Data supplied –
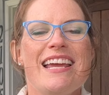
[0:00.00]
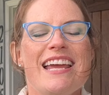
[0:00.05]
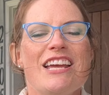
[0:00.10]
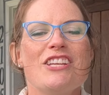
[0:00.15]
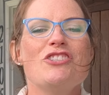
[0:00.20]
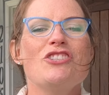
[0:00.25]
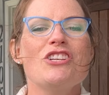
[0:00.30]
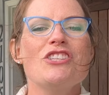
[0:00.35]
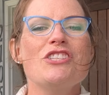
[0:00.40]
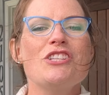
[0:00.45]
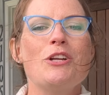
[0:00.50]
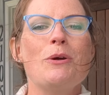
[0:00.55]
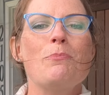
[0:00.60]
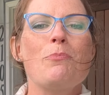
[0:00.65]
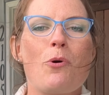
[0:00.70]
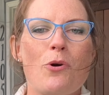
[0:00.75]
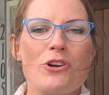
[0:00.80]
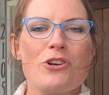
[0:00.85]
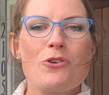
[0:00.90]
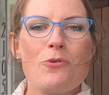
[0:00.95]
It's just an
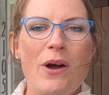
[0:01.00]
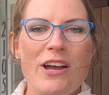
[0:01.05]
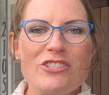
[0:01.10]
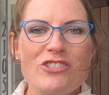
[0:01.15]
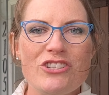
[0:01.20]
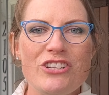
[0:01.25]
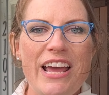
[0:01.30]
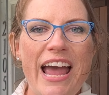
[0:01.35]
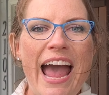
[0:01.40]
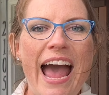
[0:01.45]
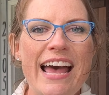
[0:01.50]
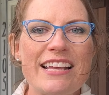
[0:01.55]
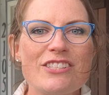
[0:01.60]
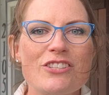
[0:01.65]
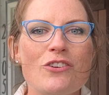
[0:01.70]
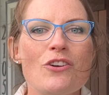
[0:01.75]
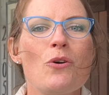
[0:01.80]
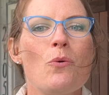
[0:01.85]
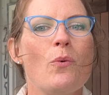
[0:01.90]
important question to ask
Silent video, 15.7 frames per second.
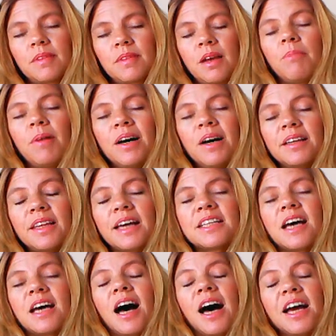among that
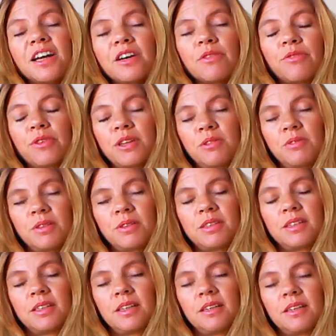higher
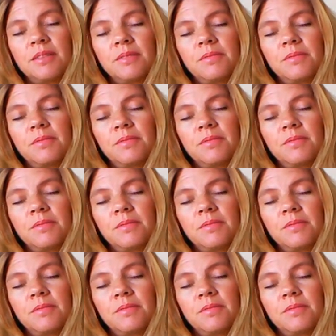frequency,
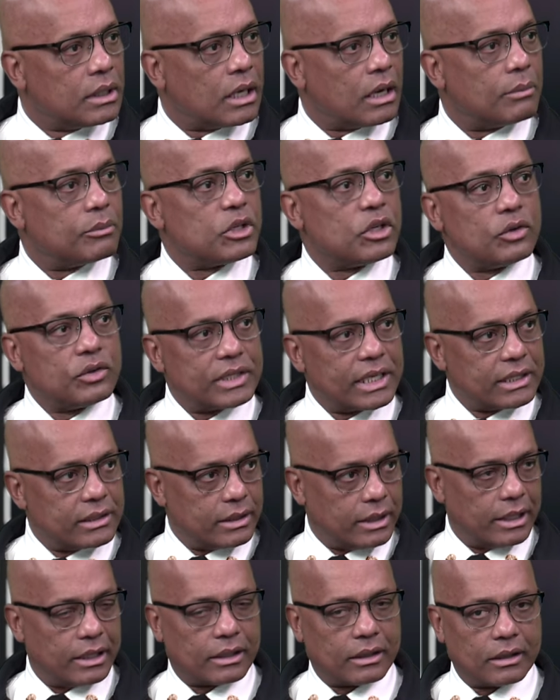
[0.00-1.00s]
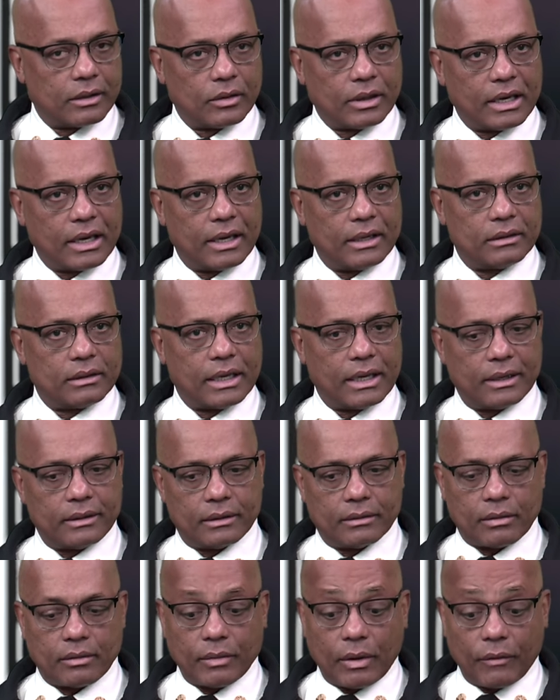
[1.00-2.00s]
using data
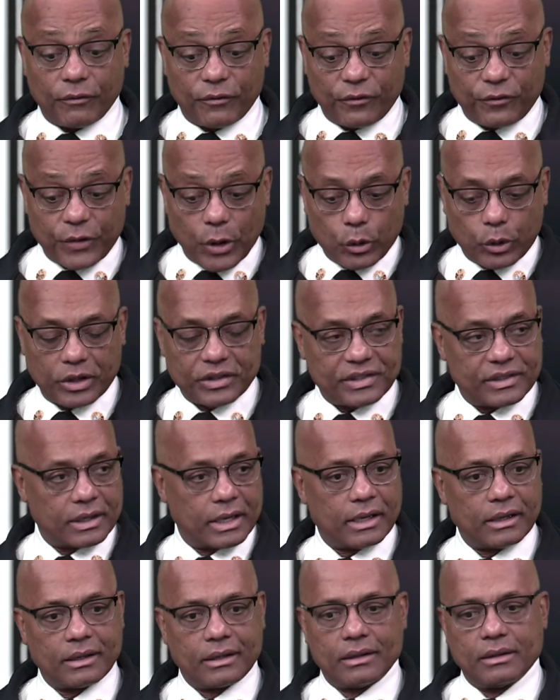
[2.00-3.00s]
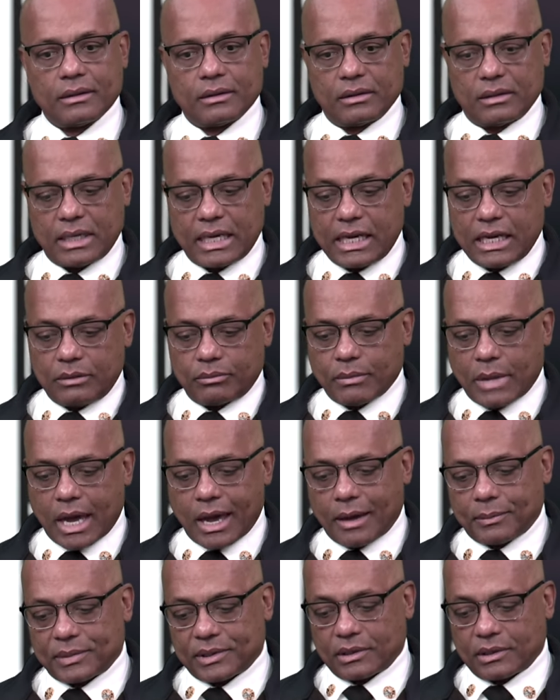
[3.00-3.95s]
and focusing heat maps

Assignment –
Output the full material exactly as given, without its pictures.

Result –
[0:00.00]
[0:00.05]
[0:00.10]
[0:00.15]
[0:00.20]
[0:00.25]
[0:00.30]
[0:00.35]
[0:00.40]
[0:00.45]
[0:00.50]
[0:00.55]
[0:00.60]
[0:00.65]
[0:00.70]
[0:00.75]
[0:00.80]
[0:00.85]
[0:00.90]
[0:00.95]
It's just an
[0:01.00]
[0:01.05]
[0:01.10]
[0:01.15]
[0:01.20]
[0:01.25]
[0:01.30]
[0:01.35]
[0:01.40]
[0:01.45]
[0:01.50]
[0:01.55]
[0:01.60]
[0:01.65]
[0:01.70]
[0:01.75]
[0:01.80]
[0:01.85]
[0:01.90]
important question to ask
Silent video, 15.7 frames per second.
among that
higher
frequency,
[0.00-1.00s]
[1.00-2.00s]
using data
[2.00-3.00s]
[3.00-3.95s]
and focusing heat maps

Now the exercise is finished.